Pheromones play an important part in how a colony adjusts its distribution of labour most beneficially. These are complex chemicals that are released by individual bees into the hive or the environment. They elicit responses that cause changes in the physiology and behavior of the other bees.
Four examples:
When a queen’s pheromones are decreasing workers begin swarm preparations or supersedure (replacing a failing queen).
Younger bees play a role inside the hive while older bees play a role outside mostly as foragers. Forager bees gather and carry a pheromone chemical (ethyl oleate) in their stomach and feed this to house bees to prevent them from maturing too early to become forager bees. As foragers die off less of the chemical is available and the house bees mature more quickly to become foragers.
When a bee finds a new source of food it marks it with one of these chemicals
When a bee stings, alarm pheromones alert other bees to sting in the same place.

 


The brood chamber is where the queen lays her eggs.


Brood frame

A good queen can lay up to 2,000 eggs per day in the spring build up of the colony. This amount may weigh more than her own body weight. Under the right conditions she could lay 250,000 eggs per year and more than a million during her lifetime.

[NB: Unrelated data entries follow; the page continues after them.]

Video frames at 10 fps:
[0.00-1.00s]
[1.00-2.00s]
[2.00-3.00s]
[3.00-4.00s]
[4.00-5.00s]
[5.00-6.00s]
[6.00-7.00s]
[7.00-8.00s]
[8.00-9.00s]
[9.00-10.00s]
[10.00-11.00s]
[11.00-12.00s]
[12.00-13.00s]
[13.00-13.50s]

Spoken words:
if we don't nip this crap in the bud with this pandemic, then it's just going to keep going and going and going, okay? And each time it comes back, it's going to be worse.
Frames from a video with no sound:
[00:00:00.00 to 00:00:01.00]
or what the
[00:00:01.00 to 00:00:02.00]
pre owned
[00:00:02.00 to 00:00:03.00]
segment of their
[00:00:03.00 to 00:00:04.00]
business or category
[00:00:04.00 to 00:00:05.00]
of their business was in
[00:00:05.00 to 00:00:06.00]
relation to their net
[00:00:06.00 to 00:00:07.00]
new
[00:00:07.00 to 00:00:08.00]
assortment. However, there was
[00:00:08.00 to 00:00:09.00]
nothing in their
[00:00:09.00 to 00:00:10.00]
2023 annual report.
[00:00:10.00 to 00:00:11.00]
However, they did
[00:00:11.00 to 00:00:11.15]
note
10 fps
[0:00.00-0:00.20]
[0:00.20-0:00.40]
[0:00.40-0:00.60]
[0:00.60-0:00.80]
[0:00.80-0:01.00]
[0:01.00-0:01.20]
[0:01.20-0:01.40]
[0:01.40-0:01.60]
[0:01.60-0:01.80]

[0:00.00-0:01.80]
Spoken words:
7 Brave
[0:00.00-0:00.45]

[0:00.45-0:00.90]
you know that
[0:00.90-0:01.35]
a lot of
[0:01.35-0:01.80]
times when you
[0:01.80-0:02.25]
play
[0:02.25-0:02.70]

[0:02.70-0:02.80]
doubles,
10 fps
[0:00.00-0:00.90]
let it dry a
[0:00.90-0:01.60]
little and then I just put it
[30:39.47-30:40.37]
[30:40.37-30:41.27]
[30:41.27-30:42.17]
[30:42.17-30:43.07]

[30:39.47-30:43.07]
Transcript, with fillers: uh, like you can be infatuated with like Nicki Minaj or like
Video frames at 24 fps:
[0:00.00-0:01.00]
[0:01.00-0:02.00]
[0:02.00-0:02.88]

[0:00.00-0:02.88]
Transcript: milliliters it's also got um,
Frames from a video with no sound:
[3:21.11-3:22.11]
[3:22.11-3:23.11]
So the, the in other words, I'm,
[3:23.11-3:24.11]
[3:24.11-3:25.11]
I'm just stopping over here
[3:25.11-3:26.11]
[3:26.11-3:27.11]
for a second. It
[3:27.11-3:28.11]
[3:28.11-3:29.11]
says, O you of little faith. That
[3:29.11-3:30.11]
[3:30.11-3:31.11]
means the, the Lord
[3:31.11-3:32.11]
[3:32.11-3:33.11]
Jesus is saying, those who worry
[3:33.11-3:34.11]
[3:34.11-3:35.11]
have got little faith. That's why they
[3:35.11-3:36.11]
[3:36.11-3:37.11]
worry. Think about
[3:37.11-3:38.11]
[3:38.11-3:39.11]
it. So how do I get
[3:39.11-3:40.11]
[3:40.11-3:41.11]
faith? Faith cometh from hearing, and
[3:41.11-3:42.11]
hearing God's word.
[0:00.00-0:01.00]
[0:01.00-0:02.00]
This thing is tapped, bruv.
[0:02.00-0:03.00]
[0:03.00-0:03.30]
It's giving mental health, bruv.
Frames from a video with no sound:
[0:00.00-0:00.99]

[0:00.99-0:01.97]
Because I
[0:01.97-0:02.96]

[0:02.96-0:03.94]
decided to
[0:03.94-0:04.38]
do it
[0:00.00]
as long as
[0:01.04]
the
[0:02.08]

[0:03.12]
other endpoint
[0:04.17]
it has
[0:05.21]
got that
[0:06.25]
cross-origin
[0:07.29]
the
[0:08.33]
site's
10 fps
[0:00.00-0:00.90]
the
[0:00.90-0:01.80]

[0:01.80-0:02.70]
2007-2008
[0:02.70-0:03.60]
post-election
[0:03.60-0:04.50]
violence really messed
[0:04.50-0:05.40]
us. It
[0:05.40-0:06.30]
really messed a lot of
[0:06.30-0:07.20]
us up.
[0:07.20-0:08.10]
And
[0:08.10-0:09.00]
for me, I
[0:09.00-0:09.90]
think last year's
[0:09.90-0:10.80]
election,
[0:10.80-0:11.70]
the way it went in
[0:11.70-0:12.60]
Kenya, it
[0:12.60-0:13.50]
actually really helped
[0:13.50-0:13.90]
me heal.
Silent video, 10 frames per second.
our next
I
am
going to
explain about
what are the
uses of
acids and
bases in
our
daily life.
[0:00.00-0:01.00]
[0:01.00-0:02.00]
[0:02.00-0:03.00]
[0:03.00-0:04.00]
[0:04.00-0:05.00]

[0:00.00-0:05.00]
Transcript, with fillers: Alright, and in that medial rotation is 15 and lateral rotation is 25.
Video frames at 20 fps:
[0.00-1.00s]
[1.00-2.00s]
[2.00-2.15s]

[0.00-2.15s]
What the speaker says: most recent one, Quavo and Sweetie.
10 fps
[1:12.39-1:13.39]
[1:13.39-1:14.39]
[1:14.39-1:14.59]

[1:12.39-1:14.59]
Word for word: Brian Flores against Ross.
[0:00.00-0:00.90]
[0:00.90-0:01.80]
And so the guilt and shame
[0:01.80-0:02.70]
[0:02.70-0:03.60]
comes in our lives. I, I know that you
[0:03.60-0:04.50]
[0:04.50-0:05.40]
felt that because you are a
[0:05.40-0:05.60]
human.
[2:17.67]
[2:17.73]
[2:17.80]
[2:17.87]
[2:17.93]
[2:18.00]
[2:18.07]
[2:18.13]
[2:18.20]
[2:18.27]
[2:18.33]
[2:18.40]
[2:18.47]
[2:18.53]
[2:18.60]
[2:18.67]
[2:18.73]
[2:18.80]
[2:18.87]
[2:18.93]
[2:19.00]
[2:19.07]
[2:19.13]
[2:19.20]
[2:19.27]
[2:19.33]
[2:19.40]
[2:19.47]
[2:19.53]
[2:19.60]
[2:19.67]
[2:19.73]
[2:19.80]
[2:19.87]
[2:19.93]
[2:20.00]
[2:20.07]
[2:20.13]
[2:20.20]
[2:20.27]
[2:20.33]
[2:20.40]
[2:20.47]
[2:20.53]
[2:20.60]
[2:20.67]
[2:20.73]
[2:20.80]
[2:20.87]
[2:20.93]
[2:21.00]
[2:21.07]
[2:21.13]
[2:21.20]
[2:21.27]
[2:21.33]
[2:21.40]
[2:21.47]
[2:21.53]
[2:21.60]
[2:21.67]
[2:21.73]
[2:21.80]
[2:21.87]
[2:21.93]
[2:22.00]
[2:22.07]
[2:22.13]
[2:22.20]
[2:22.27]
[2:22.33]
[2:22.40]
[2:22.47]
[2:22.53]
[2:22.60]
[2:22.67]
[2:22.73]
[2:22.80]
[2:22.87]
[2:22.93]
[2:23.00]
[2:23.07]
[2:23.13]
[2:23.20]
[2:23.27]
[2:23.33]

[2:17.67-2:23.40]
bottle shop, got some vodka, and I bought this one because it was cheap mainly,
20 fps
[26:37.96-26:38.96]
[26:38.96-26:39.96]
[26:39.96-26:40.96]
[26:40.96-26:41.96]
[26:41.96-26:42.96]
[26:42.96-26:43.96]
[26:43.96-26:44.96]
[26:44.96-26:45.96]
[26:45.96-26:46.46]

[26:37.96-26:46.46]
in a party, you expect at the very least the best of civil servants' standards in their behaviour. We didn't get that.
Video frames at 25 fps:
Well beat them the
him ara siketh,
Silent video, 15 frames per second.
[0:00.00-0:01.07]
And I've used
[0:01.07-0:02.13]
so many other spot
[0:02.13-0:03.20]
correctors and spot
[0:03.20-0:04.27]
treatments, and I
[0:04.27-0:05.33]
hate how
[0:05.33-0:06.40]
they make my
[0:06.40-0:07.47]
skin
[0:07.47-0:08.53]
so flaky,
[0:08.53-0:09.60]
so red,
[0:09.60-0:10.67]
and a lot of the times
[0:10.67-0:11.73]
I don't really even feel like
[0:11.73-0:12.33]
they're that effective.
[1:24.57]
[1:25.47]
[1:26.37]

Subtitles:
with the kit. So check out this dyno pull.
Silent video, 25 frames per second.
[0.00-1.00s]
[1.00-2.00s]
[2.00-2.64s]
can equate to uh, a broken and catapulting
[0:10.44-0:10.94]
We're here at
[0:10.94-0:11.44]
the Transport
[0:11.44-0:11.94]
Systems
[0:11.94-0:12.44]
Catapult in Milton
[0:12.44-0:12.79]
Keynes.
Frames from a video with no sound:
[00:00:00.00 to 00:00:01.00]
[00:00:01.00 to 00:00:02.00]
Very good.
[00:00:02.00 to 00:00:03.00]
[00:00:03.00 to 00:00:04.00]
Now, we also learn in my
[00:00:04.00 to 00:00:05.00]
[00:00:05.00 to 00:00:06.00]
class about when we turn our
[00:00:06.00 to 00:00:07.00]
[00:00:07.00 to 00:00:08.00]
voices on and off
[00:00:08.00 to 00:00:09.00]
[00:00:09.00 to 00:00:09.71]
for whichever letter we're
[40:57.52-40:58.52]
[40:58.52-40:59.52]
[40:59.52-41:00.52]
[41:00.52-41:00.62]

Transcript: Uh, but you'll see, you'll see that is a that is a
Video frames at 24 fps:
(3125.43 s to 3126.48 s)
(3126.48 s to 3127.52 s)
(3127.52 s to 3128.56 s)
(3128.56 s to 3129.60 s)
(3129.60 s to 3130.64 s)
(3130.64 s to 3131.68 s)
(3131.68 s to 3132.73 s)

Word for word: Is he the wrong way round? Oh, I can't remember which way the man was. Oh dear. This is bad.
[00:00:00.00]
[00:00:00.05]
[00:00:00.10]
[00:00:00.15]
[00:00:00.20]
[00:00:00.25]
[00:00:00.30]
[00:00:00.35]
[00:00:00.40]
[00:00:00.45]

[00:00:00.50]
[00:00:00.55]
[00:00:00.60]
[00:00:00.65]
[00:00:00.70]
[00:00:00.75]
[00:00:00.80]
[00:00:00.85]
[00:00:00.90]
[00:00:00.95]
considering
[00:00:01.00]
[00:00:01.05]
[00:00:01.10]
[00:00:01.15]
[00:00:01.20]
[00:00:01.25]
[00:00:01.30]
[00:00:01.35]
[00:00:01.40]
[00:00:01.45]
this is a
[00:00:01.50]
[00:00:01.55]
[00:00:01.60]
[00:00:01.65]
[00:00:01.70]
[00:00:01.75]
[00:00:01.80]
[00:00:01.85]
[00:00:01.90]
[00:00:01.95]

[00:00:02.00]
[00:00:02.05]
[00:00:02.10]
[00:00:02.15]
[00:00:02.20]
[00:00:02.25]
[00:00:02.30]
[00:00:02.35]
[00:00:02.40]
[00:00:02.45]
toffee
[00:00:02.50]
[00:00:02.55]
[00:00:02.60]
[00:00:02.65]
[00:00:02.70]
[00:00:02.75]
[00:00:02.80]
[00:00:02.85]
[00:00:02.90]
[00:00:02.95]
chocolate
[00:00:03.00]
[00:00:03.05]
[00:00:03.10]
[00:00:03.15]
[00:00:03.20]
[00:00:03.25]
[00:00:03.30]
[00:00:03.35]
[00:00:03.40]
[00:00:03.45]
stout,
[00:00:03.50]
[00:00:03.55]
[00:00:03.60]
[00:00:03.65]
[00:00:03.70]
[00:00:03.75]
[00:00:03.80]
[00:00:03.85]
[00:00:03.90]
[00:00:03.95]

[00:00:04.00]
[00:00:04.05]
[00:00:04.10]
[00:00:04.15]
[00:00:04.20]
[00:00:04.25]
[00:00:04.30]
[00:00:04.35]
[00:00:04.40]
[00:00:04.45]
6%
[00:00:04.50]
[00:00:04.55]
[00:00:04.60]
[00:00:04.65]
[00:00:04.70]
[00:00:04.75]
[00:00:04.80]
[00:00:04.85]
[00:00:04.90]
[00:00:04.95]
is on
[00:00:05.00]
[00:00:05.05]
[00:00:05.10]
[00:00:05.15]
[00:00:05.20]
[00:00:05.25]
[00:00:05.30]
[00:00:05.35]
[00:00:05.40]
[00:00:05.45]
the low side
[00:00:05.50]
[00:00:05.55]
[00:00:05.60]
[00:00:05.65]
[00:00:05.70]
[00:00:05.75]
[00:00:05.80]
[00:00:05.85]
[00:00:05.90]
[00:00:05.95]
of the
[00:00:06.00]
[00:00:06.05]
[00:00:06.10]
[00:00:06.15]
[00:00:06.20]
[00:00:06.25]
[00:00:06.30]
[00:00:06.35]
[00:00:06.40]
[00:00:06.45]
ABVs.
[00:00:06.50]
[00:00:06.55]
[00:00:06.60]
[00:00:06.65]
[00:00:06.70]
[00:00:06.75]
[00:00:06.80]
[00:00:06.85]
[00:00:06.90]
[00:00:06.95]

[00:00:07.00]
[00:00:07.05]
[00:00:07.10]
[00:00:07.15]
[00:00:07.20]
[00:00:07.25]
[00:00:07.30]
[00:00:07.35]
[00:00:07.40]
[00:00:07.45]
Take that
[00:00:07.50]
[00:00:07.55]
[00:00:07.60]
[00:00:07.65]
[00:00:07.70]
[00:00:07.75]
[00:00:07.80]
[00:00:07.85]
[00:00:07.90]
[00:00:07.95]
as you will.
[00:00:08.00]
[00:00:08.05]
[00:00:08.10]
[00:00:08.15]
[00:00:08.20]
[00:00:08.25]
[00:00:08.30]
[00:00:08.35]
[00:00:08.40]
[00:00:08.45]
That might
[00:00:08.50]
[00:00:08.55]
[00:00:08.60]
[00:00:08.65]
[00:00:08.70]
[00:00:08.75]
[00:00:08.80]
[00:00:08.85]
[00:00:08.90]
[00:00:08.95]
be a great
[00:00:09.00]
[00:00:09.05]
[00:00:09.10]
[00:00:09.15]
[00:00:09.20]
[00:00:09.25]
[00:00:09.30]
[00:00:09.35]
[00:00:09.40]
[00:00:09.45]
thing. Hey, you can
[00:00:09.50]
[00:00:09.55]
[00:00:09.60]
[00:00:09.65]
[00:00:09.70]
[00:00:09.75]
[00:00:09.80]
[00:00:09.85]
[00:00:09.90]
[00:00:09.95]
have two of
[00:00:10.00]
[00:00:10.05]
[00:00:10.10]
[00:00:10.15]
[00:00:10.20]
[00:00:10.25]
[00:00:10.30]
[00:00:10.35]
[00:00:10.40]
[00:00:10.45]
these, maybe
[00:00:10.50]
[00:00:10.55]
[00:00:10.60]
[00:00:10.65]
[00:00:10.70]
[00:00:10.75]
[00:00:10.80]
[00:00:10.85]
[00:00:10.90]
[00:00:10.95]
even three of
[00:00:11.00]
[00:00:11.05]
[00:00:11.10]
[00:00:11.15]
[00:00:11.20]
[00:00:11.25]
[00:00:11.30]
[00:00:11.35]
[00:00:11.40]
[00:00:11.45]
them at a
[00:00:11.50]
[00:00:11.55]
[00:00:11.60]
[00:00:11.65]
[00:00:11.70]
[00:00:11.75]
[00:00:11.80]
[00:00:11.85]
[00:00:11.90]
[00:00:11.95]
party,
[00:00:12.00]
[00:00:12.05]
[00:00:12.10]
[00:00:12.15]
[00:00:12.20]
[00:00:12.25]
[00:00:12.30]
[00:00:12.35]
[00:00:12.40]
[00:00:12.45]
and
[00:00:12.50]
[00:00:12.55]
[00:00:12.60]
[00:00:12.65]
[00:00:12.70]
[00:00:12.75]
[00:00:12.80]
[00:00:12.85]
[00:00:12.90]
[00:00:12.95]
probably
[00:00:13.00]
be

The size of an egg is 1/16 inch and it looks like a grain of rice.

Before laying an egg she will check a cell to make sure it is clean and to ensure she hasn’t already laid an egg in it. She also measures the cell size using her front legs to determine whether she should lay a worker, drone or a new queen egg. The queen releases several sperm each time she lays an egg destined to produce a worker bee but when she places an egg in the drone cell, she does not release any sperm to fertilize it. Occasionally she places fertilized eggs in queen cups or a worker may move it there from another cell. Wax bees determine how many cells to build to be destined for workers, drones or a new queen.

Queen holding an egg   Queen holding egg  2013

Placing egg in cell         

Beekeepers often mark the queen with a white spot so she is easy to find. Whilst putting the hive back together after an inspection, it would be very easy to squash her.

Marked Queen    

Looking for the Queen 

 

Drones hatch from unfertilized eggs and live for about 90 days.
They are bigger than worker bees, smaller than queens and stingless.
They make up a very small percentage of the colony.

Drones don’t do any work in the hive – they just wander around bringing calm and warmth to the colony. They do not feed themselves; they are fed on demand by workers. Their sole function is to be ready to fertilize a receptive virgin queen.

Drones fly in abundance in the early afternoon to congregation areas, a good distance from the hive, in search of virgin queens. They can fly up to 30metres above ground or much higher if warm rising thermal air carries them so. Drones have large eyes in order to easily spot a virgin queen and have very powerful bodies so they can fly fast enough to catch a virgin queen in flight. If they succeed in mating, their reproductive organs and abdominal tissues are ripped out during intercourse and they will die.